Revista cultural y de cuestiones actuales
Número 719

Dos hermanos en la Gran Manzana

Texto Paula Zubiaur [Com Fil 11]fotografías Matt Kolff [Hum 12]

Cuando javier y su hermana María viajaron a Nueva York en los años cincuenta, ya no quedaban muchos españoles que emigraran a la Gran Manzana. Entonces era más frecuente buscar trabajo en Europa.


“Nuestro padre se había ido de borreguero con un tío a las montañas de San Francisco en 1916. Diez años más tarde volvió a España y se casó con mi madre. A ella no le gustaba aquello, pero mi padre le dijo que o iba con él o él se iba, así que fueron los dos. Allí nacieron cuatro hijos, en West Virginia. Más tarde volvieron a España porque si no venían para la guerra les declaraban prófugos. Volvieron, pero mi padre no fue a la guerra, se quedó en casa, en Aibar”, el pueblo navarro donde nació Javier Otano, el sexto y penúltimo de los hijos que emigró a los Estados Unidos en busca de trabajo. “Fuimos a  América a buscar el garbanzo porque mi padre nos animaba. Quería que los hijos saliéramos adelante”.
“Fuimos allí con la intención de ahorrar para volver. Estuve a punto de comprar una casa en Estados Unidos y casi no dormía sólo de pensar que tenía que quedarme allí siempre”, expresa María desde la mesa de comedor que llena un lado de la cocina americana que tiene en casa. “Fuimos para trabajar.
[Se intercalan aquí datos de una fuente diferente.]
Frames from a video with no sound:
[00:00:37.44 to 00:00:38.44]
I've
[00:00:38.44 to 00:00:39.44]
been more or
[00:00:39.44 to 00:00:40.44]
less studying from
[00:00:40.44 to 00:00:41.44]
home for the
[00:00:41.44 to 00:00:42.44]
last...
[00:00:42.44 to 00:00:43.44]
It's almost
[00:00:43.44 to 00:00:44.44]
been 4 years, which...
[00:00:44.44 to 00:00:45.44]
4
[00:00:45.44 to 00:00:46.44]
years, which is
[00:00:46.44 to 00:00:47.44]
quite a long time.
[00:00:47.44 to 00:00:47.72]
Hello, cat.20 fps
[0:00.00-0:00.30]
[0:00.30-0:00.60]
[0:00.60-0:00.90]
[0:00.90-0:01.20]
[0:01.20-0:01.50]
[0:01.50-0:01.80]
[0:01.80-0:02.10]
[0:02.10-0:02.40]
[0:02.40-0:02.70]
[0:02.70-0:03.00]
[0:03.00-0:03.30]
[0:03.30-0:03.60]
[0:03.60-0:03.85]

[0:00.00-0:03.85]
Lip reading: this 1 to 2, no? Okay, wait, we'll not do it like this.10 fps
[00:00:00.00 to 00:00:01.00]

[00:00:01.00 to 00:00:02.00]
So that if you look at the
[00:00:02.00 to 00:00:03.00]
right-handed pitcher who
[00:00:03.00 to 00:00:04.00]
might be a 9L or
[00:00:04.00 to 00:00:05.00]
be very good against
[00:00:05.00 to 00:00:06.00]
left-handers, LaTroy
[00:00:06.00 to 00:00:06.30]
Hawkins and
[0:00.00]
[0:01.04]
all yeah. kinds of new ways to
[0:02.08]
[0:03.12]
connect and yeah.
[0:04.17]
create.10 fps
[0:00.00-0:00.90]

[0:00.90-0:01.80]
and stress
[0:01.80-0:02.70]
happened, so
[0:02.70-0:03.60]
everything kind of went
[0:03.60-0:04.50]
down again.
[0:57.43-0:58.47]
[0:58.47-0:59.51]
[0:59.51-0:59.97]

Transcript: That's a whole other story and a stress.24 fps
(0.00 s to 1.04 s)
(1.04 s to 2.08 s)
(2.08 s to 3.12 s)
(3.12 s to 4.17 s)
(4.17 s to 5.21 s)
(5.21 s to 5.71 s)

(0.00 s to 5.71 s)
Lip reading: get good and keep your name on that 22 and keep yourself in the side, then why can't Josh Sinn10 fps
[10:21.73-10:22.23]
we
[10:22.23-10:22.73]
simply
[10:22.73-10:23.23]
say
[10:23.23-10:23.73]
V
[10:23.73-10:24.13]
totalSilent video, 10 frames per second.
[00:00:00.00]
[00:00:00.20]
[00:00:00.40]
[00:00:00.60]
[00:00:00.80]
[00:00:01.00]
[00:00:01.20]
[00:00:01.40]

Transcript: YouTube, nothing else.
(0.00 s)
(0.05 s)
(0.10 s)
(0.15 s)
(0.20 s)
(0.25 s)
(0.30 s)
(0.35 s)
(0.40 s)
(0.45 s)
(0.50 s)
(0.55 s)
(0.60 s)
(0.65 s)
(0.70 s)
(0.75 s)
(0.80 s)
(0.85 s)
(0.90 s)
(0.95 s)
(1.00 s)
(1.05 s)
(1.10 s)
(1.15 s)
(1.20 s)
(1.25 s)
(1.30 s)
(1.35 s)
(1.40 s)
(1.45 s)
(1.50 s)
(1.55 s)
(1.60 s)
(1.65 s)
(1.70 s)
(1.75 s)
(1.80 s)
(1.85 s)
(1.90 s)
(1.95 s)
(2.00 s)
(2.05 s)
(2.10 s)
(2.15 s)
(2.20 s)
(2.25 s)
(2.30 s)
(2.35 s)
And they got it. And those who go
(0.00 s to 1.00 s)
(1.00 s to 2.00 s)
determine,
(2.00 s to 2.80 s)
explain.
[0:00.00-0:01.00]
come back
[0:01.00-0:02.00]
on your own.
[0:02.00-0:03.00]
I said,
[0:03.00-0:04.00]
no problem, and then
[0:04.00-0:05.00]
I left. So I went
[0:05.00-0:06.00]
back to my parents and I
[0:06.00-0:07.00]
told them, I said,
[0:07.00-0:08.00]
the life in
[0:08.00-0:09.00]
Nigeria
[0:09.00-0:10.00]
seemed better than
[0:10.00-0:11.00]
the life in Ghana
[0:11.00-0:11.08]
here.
Y todo emigrante fue para trabajar”, admite Javier, sentado en una silla al lado de su hermana.

La segunda generación de los Otano emigró a Nueva York. Los hermanos –hasta cuatro– llegaron a la Gran Manzana en cuentagotas. María lo hizo acompañada de su esposo Guillermo y su hermana mayor. “Tenía 23 años. Fuimos muy contentos. Le decíamos a mi madre que volveríamos a los seis meses, pero tardamos cinco años en venir a visitarles”. Ella trabajó en una fábrica de flores artificiales propiedad de un judío, pero lo dejó para atender a la familia. Su esposo, en cambio, fue cocinero en Casa Galicia durante 23 años. A Javier, que había nacido en Aibar, lo reclamaron sus hermanos mayores, que tenían nacionalidad americana. “Fui un viernes y el lunes empecé a trabajar en Kennedy Airport construyendo las pistas para el seven-forty-deven”, relata refiriéndose al 747, el famoso avión de pasajeros. Javier, que ahora tiene 73 años y hace una década que volvió a España, emplea medidas y palabras anglosajonas. “En el aeropuerto tenía que utilizar una maza para clavar unos pins de 16 pulgadas. Al poco rato de cogerla tenía un dolor de espalda que no podía. Vino el encargado, que era vasco, y me dijo: ‘Navarrico, mañana tenemos funeral’. ‘Mis hermanas no me han dicho nada’, le contesté. ‘No, el tuyo’, me dijo, porque no sabía pegarle al clavo. Fíjate tú lo que había que hacer por sacar una peseta. Si querías dinero rápido, esa era la forma, aunque ese tipo de construcción me mataba”, reconoce. Por eso pronto pasó a trabajar en el mantenimiento de unos edificios.

Ninguno necesitó el inglés para trabajar en Manhattan. “Allí todo el mundo habla español. Hay más español que inglés en Nueva York. Cuando los hijos venían de la escuela se te quedaba alguna palabra, o al ver la tele, durante los partidos de béisbol: strike 1, strike 2… Y los partidos de hockey sobre hielo. Aprendí cuatro palabras, para defenderme”. Javier volvió a España 35 años después. El viaje, hasta que trasladó todas sus pertenencias, se extendió tres años. “Tuve que venir en 29 viajes. Mi hijo es piloto y me dejaban traer maletones con todo lo que quería”.
“La tierra tira mucho –reconoce ella–. Te gusta volver a lo tuyo, estar con la familia. Yo defiendo mucho aquel país, a mí que no me hablen mal”, advierte recordando que uno de sus dos hijos, el varón, vive en Estados Unidos.
Javier se hizo americano dos meses antes de volver a España. “En Queens había una avenida tremenda que tenía una media rotonda con cuatro o cinco bancos. Ahí los ‘viejicos’ se sentaban al sol. No es país para viejos”.